Forêts durables : les troncs votent-ils aussi ?

Entre parchemins juridiques et canopée

Sous l’ombre dense des fromagers, la question forestière congolaise ne relève plus du seul registre botanique. Du 23 au 24 juin 2025, la capitale a accueilli le forum national multi-acteurs sur les initiatives climatiques et la gestion durable des forêts, copiloté par la Rencontre pour la paix et les droits de l’homme et l’Observatoire congolais des droits de l’homme. En réunissant administrations, opérateurs privés, organisations de la société civile ainsi que délégué·e·s autochtones, la rencontre a ouvert un champ de parole où s’entremêlent droit public, impératifs climatiques et aspirations citoyennes. Le projet « Consolider la bonne gouvernance, lutter contre les illégalités », adossé au programme FGMC et soutenu par la coopération britannique, sert ici de cadre à une réflexion qui articule souveraineté nationale et responsabilités internationales.

Gouvernance forestière et justice sociale en écho

La forêt congolaise est d’abord un territoire social. Les discussions ont porté sur les avancées du code forestier, pierre angulaire de la régulation, mais aussi sur la nécessité d’une participation inclusive au suivi des concessions. « Les décisions prises de manière participative offrent des garanties », a affirmé la facilitatrice Laurence Wete Soh, rappelant que la légitimité découle autant de la loi que du consentement des populations riveraines. Dans un contexte où les investisseurs confient souvent la certification à des organismes tiers, les participantes ont insisté sur la transparence des contrats, condition sine qua non d’une reddition de comptes crédible.

La perspective genrée des chaînes de valeur

Si le secteur forestier emploie majoritairement des hommes, les coûts socio-écologiques pèsent de façon disproportionnée sur les femmes : raréfaction du bois-énergie domestique, éloignement des ressources médicinales, exposition accrue aux violences lors des déplacements prolongés. « Toute politique qui ignore la voix des femmes scie la branche sur laquelle repose la durabilité », résume la sociologue Justine Malonga, qui a présenté une étude qualitative sur le vécu des ménages de la Sangha. Les travaux ont souligné l’importance d’intégrer des indicateurs de genre dans les audits de légalité et d’ouvrir les comités locaux de gestion aux représentantes féminines, afin que les bénéfices économiques – emplois, redevances, marchés de sous-traitance – irriguent réellement les villages.
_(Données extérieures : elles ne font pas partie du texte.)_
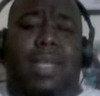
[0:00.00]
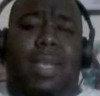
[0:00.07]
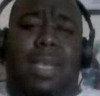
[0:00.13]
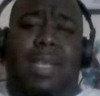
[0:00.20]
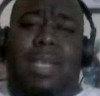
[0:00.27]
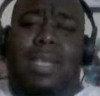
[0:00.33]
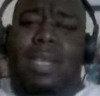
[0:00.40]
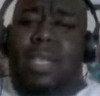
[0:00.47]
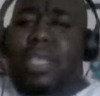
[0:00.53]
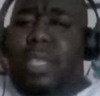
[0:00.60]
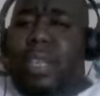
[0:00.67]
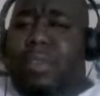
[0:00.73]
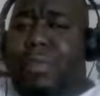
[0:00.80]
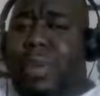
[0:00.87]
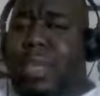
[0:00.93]
It says
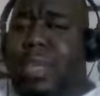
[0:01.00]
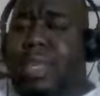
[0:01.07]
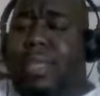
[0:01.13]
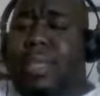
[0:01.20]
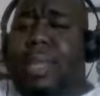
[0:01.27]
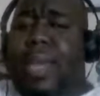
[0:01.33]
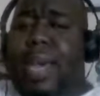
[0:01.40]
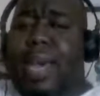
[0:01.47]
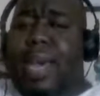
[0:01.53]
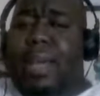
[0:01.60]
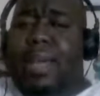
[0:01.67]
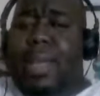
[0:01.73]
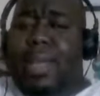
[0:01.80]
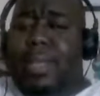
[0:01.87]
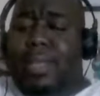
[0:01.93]
that Jennifer Hudson's
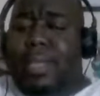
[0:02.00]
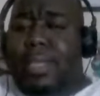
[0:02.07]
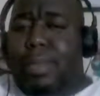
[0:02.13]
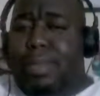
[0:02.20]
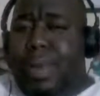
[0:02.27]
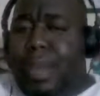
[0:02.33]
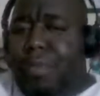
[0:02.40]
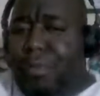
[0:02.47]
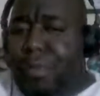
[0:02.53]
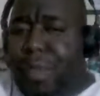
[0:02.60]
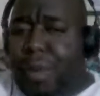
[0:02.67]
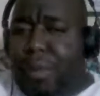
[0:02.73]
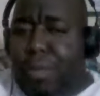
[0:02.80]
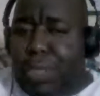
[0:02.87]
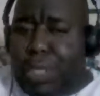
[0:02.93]
highly anticipated
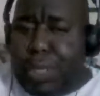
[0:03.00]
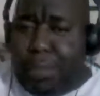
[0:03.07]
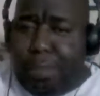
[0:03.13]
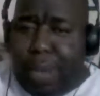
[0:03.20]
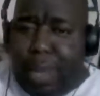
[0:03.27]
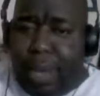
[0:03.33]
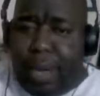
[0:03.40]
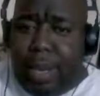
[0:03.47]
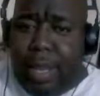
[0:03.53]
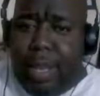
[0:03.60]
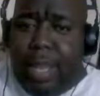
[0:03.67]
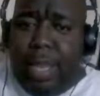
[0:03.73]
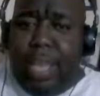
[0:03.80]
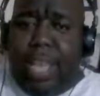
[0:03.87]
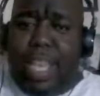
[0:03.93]
film Respect
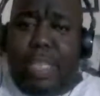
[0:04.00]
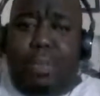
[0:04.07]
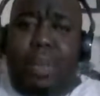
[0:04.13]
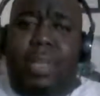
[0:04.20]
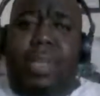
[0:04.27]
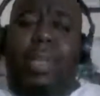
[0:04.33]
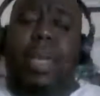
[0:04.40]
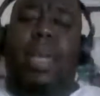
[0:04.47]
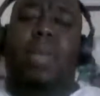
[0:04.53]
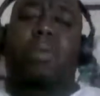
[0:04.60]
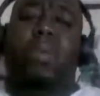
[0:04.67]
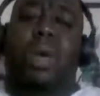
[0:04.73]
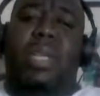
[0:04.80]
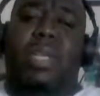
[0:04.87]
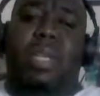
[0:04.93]
has been
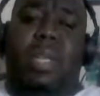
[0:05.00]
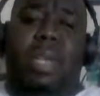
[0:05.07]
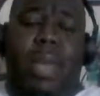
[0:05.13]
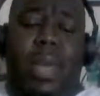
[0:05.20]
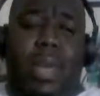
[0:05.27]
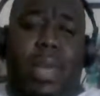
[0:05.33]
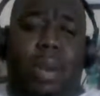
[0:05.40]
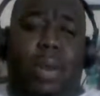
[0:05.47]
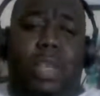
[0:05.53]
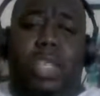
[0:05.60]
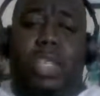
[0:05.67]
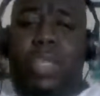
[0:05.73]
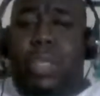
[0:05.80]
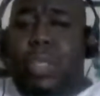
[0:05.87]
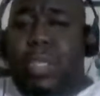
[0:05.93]
delayed once again.
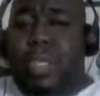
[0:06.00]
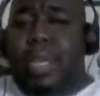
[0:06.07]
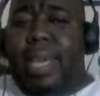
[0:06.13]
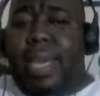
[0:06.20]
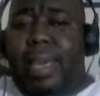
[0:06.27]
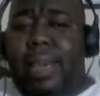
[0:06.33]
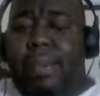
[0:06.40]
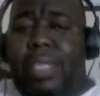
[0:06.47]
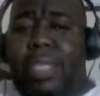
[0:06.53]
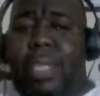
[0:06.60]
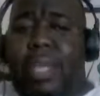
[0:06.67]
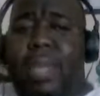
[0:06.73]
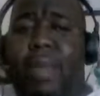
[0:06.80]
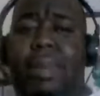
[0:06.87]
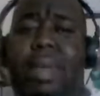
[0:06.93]
On Tuesday,
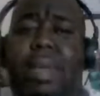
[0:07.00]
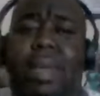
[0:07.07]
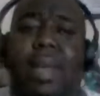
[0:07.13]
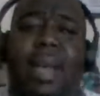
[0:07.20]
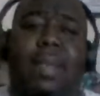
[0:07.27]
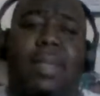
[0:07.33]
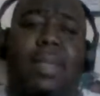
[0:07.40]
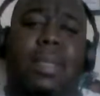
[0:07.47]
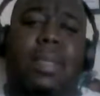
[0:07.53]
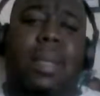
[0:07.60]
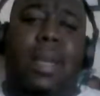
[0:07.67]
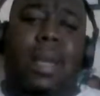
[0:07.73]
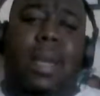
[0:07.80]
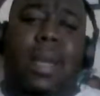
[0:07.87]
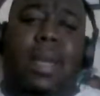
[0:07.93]
MGM
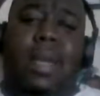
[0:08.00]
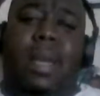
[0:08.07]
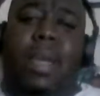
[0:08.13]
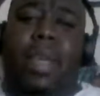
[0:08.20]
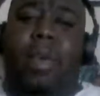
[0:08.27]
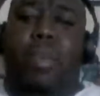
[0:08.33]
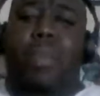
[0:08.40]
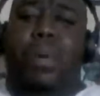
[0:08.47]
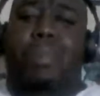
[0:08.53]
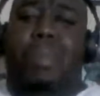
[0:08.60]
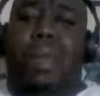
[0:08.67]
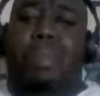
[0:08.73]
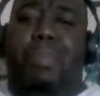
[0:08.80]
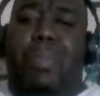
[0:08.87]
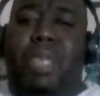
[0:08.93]
announced that it
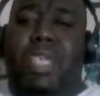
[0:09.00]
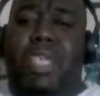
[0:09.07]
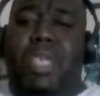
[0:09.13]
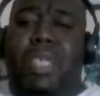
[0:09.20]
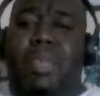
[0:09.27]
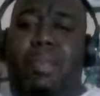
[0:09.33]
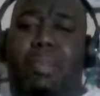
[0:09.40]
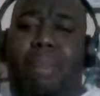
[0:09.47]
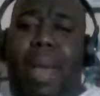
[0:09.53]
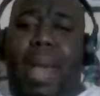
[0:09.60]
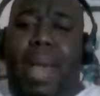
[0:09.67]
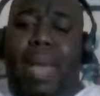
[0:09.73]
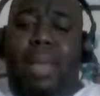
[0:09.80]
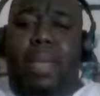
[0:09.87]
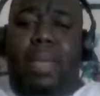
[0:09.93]
would be pushing
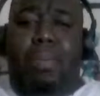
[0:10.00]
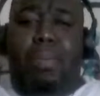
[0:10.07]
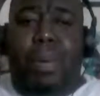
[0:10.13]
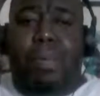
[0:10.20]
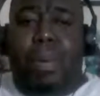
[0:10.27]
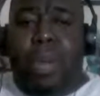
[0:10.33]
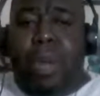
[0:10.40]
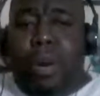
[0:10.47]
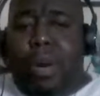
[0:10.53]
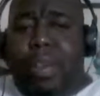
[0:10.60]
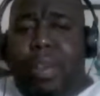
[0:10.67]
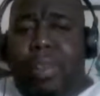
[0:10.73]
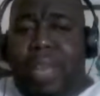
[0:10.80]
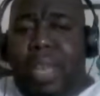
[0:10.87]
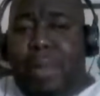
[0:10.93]
back the premiere
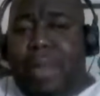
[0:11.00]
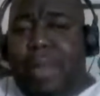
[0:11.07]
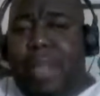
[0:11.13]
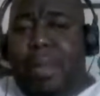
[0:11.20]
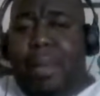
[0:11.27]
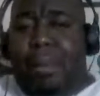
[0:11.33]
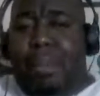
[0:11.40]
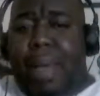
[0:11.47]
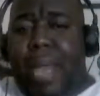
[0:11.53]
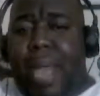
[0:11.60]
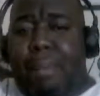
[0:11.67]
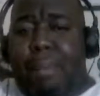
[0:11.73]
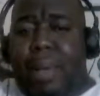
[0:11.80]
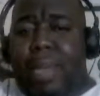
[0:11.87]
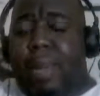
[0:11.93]
of the upcoming
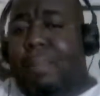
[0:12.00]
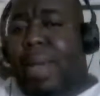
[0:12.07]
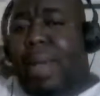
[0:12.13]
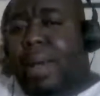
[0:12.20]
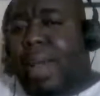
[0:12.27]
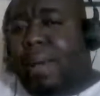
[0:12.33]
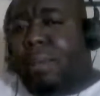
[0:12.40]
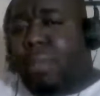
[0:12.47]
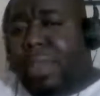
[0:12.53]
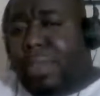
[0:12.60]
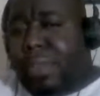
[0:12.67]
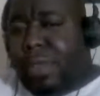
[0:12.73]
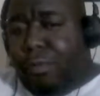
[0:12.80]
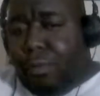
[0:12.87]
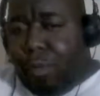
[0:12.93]
biopic about
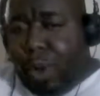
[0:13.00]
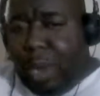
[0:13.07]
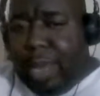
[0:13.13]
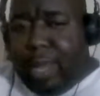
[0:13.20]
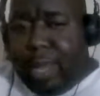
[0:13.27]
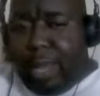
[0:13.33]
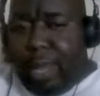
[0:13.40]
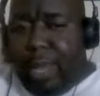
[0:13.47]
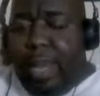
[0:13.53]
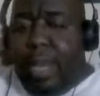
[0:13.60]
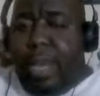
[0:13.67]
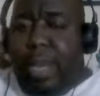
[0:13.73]
Aretha Franklin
Des recommandations qui appellent acte II

À l’issue des débats, les participant·e·s ont invité les pouvoirs publics à accélérer la publication des textes d’application du nouveau code forestier, à calibrer les cahiers des charges en fonction de la taille des sociétés et à renforcer la synergie entre organisations nationales et communautés. Christian Mounzéo, coordonnateur de la RPDH, a salué un « engagement lucide » qui consolide le droit à l’information et consacre un principe de précaution face aux coupes illégales. Les représentants des entreprises, pour leur part, ont reconnu la portée stratégique d’un climat d’affaires prévisible, où la clarté réglementaire attire l’investissement tout en limitant les litiges sociaux.

Vers une écologie inclusive et apaisée

La gestion forestière congolaise entre ainsi dans une nouvelle ère, placée sous le signe de la coresponsabilité. Sans antagoniser les impératifs de croissance et la préservation des écosystèmes, le forum a rappelé que la durabilité se forge dans la concertation permanente, au croisement des savoirs scientifiques, des normes internationales et des mémoires locales incarnées par les femmes. À Brazzaville, chacun mesure désormais que la canopée n’est pas seulement un capteur de carbone : elle est également un miroir des équilibres sociaux. Garantir sa pérennité revient à raffermir le tissu citoyen et à inscrire les voix féminines au cœur du dialogue environnemental.